### YOUR OBJECTIVE:
What is needed is an exact copy of the records below, with the pictures left out.
(MATERIAL TO PROCESS Opens)
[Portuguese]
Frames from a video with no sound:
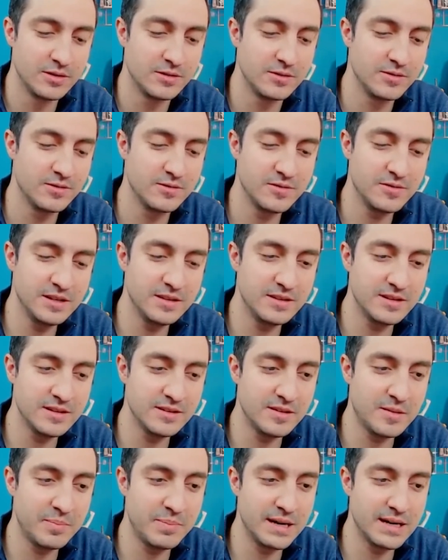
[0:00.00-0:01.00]
Não vai ter
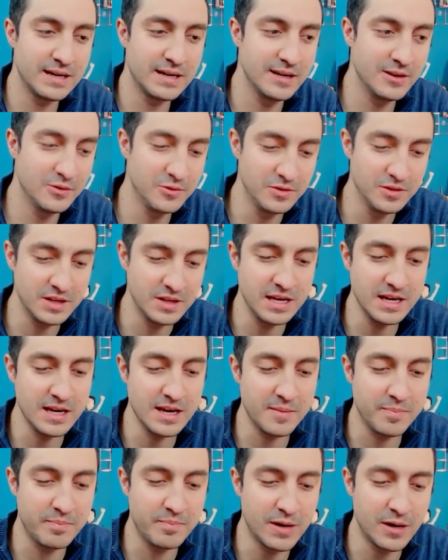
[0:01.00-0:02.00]
essa paralelo nem a
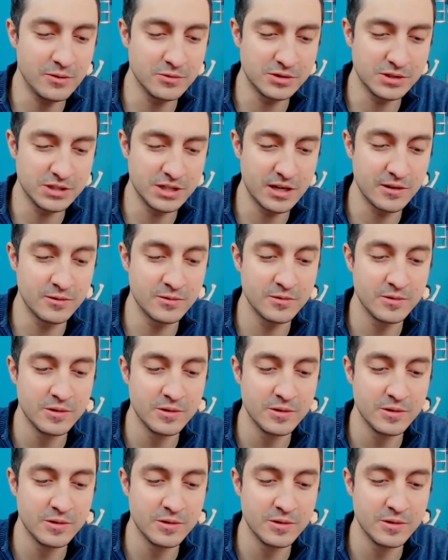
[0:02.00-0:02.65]
pau, Thiago.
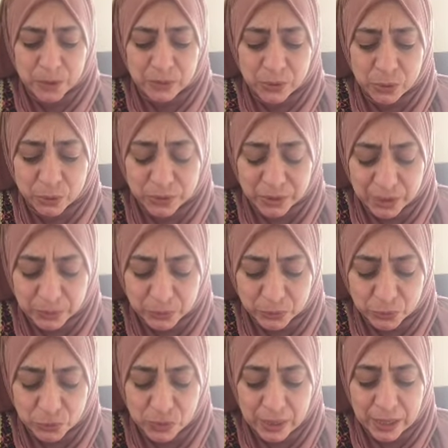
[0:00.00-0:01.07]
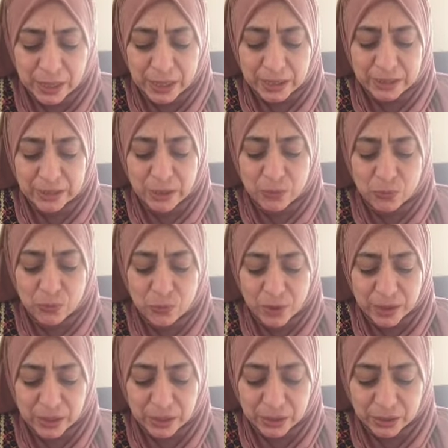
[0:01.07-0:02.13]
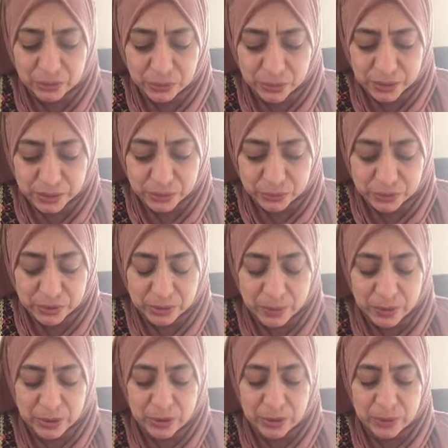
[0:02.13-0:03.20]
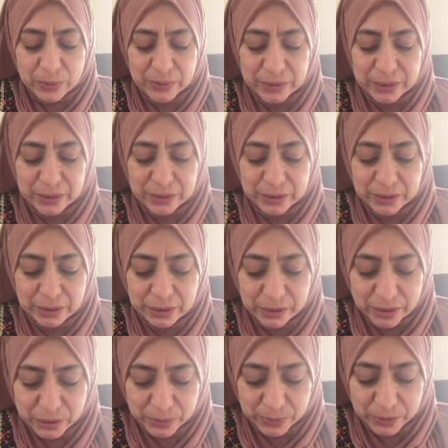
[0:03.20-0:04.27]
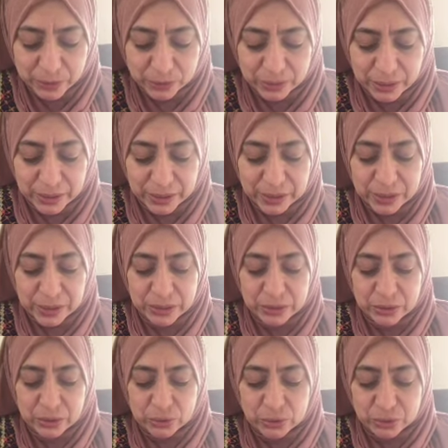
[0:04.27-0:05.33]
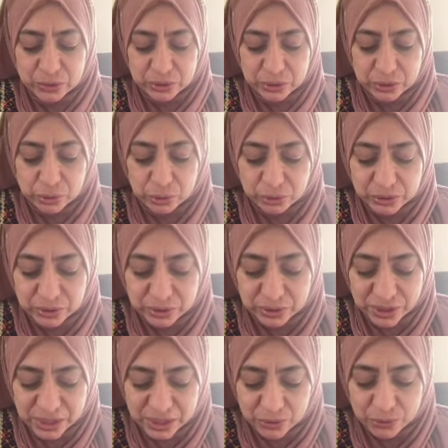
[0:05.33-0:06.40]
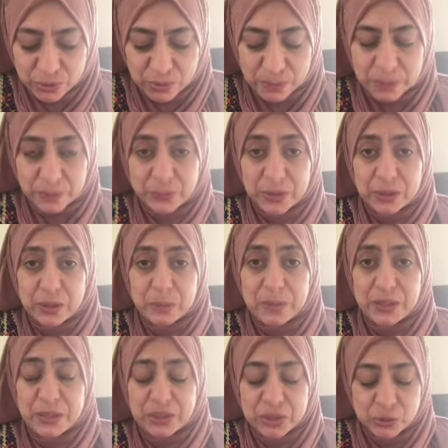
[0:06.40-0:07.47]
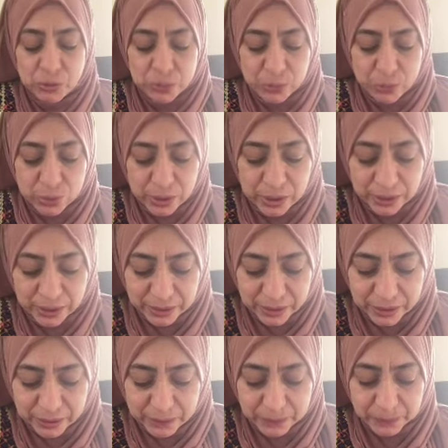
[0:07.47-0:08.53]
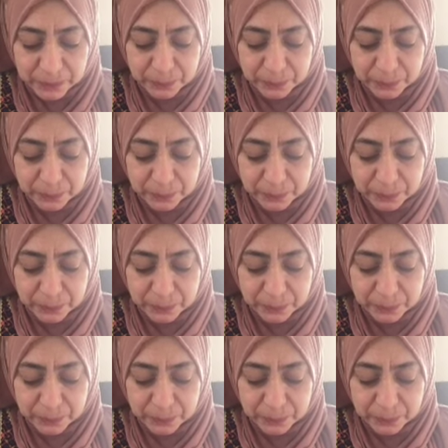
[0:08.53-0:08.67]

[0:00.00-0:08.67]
فالأخت هنا بتقول دوموا على قراءة سورة البقرة بنية إن الله سبحانه وتعالى يعطيكم ربنا يديكم كل خير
(MATERIAL TO PROCESS Closes)
### RESPONSE AREA:
[Portuguese]
Frames from a video with no sound:
[0:00.00-0:01.00]
Não vai ter
[0:01.00-0:02.00]
essa paralelo nem a
[0:02.00-0:02.65]
pau, Thiago.
[0:00.00-0:01.07]
[0:01.07-0:02.13]
[0:02.13-0:03.20]
[0:03.20-0:04.27]
[0:04.27-0:05.33]
[0:05.33-0:06.40]
[0:06.40-0:07.47]
[0:07.47-0:08.53]
[0:08.53-0:08.67]

[0:00.00-0:08.67]
فالأخت هنا بتقول دوموا على قراءة سورة البقرة بنية إن الله سبحانه وتعالى يعطيكم ربنا يديكم كل خير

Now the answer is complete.